На другой день, в среду, чтобы не очутиться запертыми, поляки подожгли Замоскворечье и тем получили возможность не быть отрезанными от внешнего мира. «Жечь город, – говорит Маскевич, – поручено было 2000 немцев, при отряде пеших гусар наших, с двумя хоругвями конницы… мы зажгли в разных местах деревянную стену, построенную весьма красиво из смолистого дерева и теса: она скоро занялась и обрушилась… Пламя охватило дома и, раздуваемое жестоким ветром, гнало русских; а мы потихоньку подвигались за ним, беспрестанно усиливая огонь, и только вечером возвратились в крепость. Уже вся столица пылала; огонь был так лют, что ночью в Кремле было светло, как в самый ясный день; а горевшие дома имели такой страшный вид и такое испускали зловоние, что Москву можно было уподобить только аду, как его описывают. Мы были тогда безопасны: огонь охранял нас».

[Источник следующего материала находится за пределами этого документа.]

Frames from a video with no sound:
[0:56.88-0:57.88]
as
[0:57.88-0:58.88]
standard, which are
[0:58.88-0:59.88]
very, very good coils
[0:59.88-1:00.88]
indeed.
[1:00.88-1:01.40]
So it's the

«В чрезвычайной тесноте людей происходило великое убийство, – рассказывает Жолкевский, – плач, крики женщин и детей представляли нечто, подобное дню Страшного суда; многие из них с женами и детьми сами бросались в огонь, и много было убитых и погоревших… Таким образом, столица Московская сгорела с великим кровопролитием и убийством, которые и оценить нельзя. Изобилен и богат был этот город, занимавший обширное пространство; бывавшие в чужих краях говорят, что ни Рим, ни Париж, ни Лиссабон величиной окружности своей не могут равняться сему городу».

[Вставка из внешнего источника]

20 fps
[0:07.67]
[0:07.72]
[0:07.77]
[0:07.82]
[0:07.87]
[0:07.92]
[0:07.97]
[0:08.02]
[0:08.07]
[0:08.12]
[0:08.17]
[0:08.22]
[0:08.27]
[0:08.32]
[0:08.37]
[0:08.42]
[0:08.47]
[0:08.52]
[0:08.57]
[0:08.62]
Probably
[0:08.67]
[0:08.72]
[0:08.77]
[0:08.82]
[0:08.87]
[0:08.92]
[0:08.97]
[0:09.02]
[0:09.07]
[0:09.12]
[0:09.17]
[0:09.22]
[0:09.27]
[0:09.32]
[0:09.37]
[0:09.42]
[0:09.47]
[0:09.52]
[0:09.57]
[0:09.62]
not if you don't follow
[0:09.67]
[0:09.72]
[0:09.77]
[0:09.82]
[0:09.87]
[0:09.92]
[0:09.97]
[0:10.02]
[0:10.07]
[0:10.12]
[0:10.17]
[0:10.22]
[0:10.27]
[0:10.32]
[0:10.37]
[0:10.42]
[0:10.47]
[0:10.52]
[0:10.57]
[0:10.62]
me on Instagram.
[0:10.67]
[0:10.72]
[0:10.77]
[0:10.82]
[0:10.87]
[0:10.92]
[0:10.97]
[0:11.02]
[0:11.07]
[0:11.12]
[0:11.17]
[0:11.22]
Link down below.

В среду же поляки бились целый день с отрядом князя Димитрия Михайловича Пожарского на Лубянке, который дрался до тех пор, пока не пал, получив несколько ран, после чего был отвезен своими в Троице-Сергиеву лавру.

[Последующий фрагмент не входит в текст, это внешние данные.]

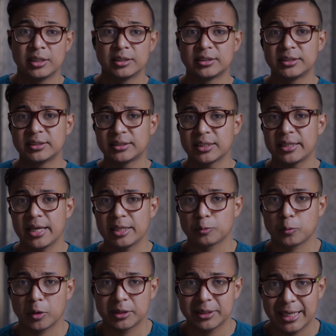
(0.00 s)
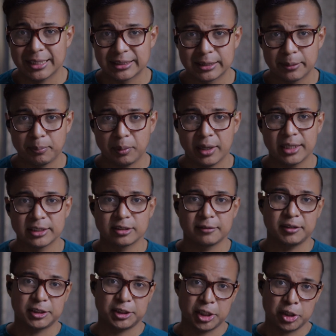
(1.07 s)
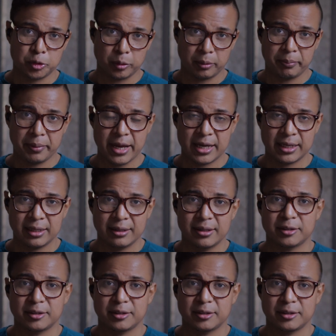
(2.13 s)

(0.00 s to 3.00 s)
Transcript: Since the network takes the place of the central bank, the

«В четверток, – рассказывает Маскевич, – мы снова принялись жечь город, коего третья часть осталась еще неприкосновенною: огонь не успел так скоро всего истребить. Мы действовали в сем случае по совету доброжелательных нам бояр, которые признавали необходимым сжечь Москву до основания, чтобы отнять у неприятеля все средства укрепиться. Итак, мы снова запалили ее… Смело могу сказать, что в Москве не осталось ни кола, ни двора».
На дворе стоял жестокий мороз, и несчастные москвичи, не погибшие от пламени и меча литовских и польских людей, принуждены были расположиться в поле.
В пятницу 22 марта к Москве подошел атаман Андрей Просовецкий, ведя с собой, как свидетельствуют поляки, 15 тысяч человек. Против него Гонсевский выслал пана Струся; он встретил Просовецкого, шедшего, по словам Маскевича, «гуляй-городом, то есть подвижною оградой из огромных саней, на коих стояли ворота с несколькими отверстиями для стреляния из самопалов. При каждых санях находилось по 10 стрельцов: они и сани двигали, и, останавливаясь, стреляли из-за них, как из-за каменной стены. Окружив войско со всех сторон, спереди, с тыла, с боков, эта ограда препятствовала нашим копейщикам добраться до русских». После незначительной стычки Струсь вернулся в Москву, а Просовецкий стал дожидаться подхода Ляпунова и остальных отрядов.
25 марта, в понедельник на Святой, все ополчение подошло к столице и расположилось у Симонова монастыря; оно считало в своих рядах, вместе с отрядами Трубецкого и Заруцкого, до 100 тысяч человек.
Затем начались бои под самой столицей, причем наши дрались, прикрываясь гуляй-городами, и к 1 апреля поляки были вогнаны в Кремль, Китай и Белый город. Русские же расположились: Ляпунов с рязанцами у Яузских ворот, а Заруцкий и Трубецкой с казачьими и бывшими воровскими войсками против Воронцова поля, разделяя Ляпунова от остальных дружин земского ополчения, ставших у ворот Покровских, Сретенских и Тверских.
6 апреля на рассвете русские заняли большую часть Белого города, оставив в руках поляков только несколько башен на его западной стене. Так как толщина и высота московских стен, за которыми очутились теперь поляки, не сулила успеха при приступе, то наши воеводы решили прибегнуть к полному обложению противника. Это удалось им исполнить только к июню; однако уже в апреле у поляков стал обнаруживаться недостаток продовольствия, о чем они писали под Смоленск: «Рыцарству на Москве теснота великая, сидят в Китае и Кремле в осаде, ворота все поотняты, пить, есть нечего».